An LLM is a stack of modules
To understand the size of a language model, we need to look at a simpler example of deep learning.
The above network is made up of an input layer, through which input attribute values can be given, 2 hidden layers for learning correlations between input values, and finally an output layer for retrieving results.
Each neuron (the circles) aggregates the values of the previous layer (the x's) multiplied by an associated weight (w) and performs a calculation on this sum to produce a value that can then be used by the following layers of the network. It is these weights w that are learned during the training phase and are also called parameters.
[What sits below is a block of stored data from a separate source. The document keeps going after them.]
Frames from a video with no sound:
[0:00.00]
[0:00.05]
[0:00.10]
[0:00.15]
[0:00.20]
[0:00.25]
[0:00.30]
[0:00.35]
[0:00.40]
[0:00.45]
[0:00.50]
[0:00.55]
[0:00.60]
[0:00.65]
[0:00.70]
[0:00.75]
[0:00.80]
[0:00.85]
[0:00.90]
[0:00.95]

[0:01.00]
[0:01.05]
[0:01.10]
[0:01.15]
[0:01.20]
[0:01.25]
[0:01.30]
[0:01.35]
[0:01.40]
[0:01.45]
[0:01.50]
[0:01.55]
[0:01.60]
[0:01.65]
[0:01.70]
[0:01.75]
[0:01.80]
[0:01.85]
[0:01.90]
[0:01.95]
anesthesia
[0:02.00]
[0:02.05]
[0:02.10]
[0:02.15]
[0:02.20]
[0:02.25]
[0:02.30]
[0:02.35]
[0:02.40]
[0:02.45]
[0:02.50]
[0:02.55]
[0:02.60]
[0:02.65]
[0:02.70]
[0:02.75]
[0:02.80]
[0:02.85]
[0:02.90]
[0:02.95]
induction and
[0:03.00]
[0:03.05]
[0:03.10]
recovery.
The way in which the neurons are assembled together (their number, the links between them) is called an architecture. The attention mechanism is therefore an architecture. It's possible to build a slightly larger architecture containing an attention mechanism, the Transformers. And if we "stack" the Transformer blocks, and add the embedding block, we almost get an LLM architecture like LLaMA! It's the number of "stacked" layers that defines the size of the model, expressed in number of parameters.
Ecosystem
The training costs, data requirements and know-how needed to create a foundation model are such that it's impossible for a non-specialist company to create one. Nevertheless, while the largest models are still only accessible via APIs (such as GPT4 or BARD), more and more models are appearing in open source. These models are available in a range of sizes (from a few billion to several hundred billion parameters), enabling the choice of LLM to be adapted to the specific use case. Indeed, putting an oversized LLM into production generates excessive energy consumption and hosting constraints.
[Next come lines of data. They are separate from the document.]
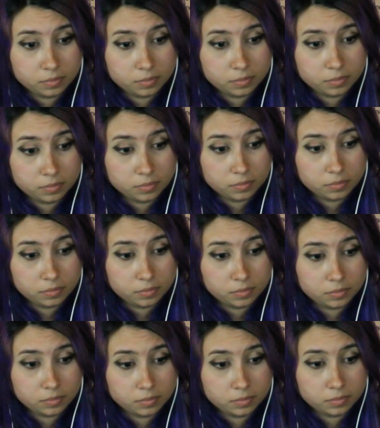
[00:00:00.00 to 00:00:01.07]
we're all killed. Are you
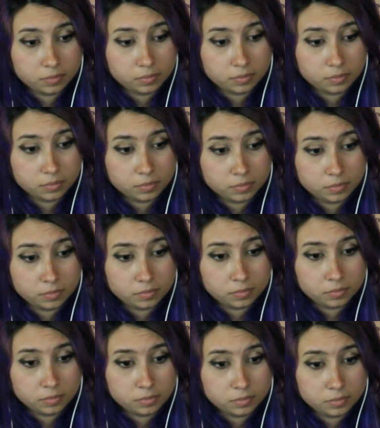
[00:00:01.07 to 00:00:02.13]
gonna help?
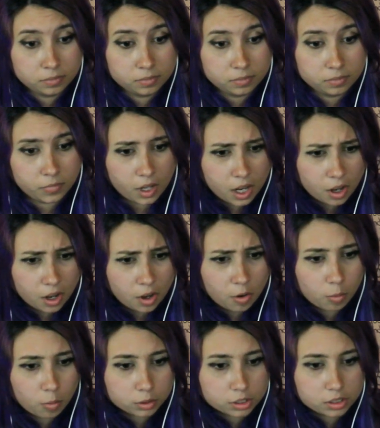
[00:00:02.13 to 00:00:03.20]

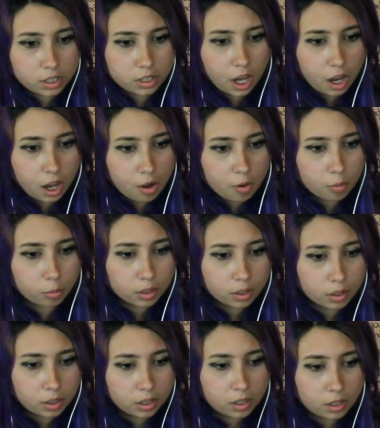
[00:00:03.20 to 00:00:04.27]
No, no.
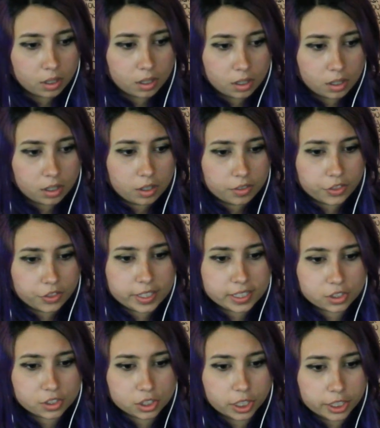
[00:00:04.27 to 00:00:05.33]

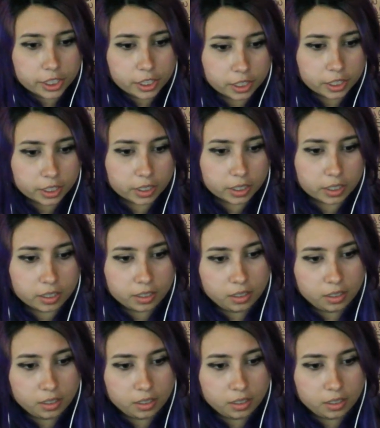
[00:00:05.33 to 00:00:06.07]
Desert her.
LLMs are capable of handling a wide variety of problems. When you're only interested in solving a specific business problem, you can adapt a smaller LLM (like LLaMA2 7b, for example) to this use case. In this way, its performance on this specific use case can be made equivalent to that of a larger LLM. These techniques are known as fine-tuning. An important point about fine-tuning is that it can be carried out on standard hardware (a few GPUs), at a more reasonable cost and time. If you don't have sufficiently powerful hardware, you can also choose to lose precision in the value of the model's parameters and fit them into the GPU's memory (via quantization). The open-source distribution of models and the development of a software ecosystem now allow LLMs to be democratized and adopted by industry.
Conclusion
Navigating through the complexities of Large Language Models (LLMs), we uncover the depth of their text generation capabilities, rooted in mechanisms like embeddings and attention. While their ability to produce diverse and coherent text showcases AI's leaps in technology, LLMs also present notable challenges in areas like data labeling, deployment, and ethical use. As we stride forward in the AI domain, marrying technological advancements with ethical and responsible application will be crucial. The implementation and fine-tuning of LLMs demand a conscientious approach, ensuring their benefits permeate various domains while safeguarding ethical and operational standards.